%%

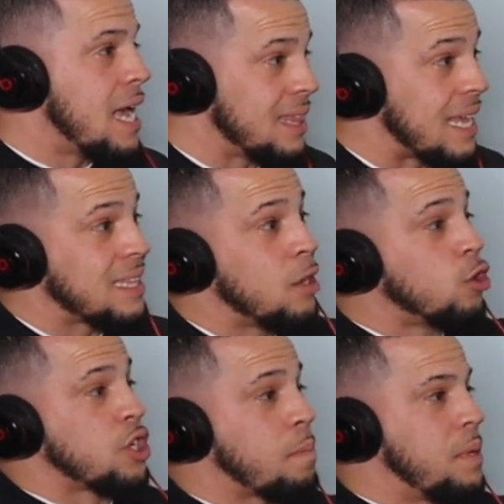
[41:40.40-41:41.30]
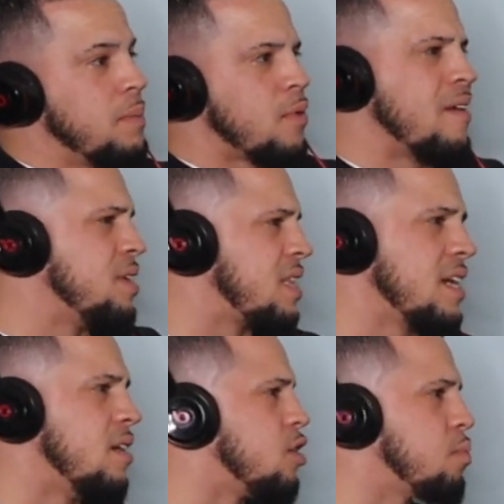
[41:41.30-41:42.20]
like those are the people. Everything
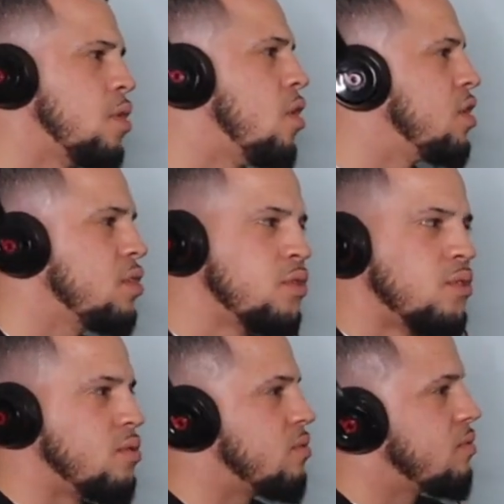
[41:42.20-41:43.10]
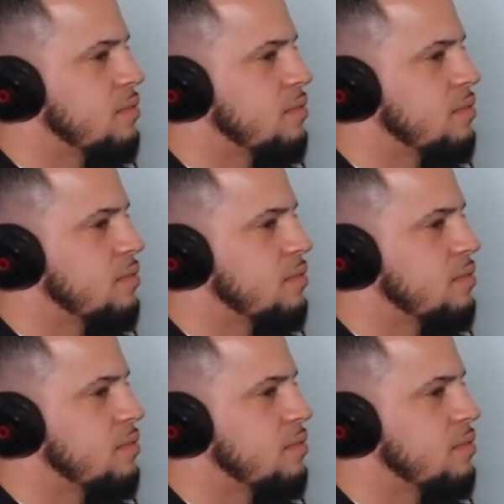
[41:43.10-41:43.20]
else, bro, you don't.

%%

*Work to be completed*.
Every line above should be copied exactly, apart from any pictures.

*Output for this exercise*.
[41:40.40-41:41.30]
[41:41.30-41:42.20]
like those are the people. Everything
[41:42.20-41:43.10]
[41:43.10-41:43.20]
else, bro, you don't.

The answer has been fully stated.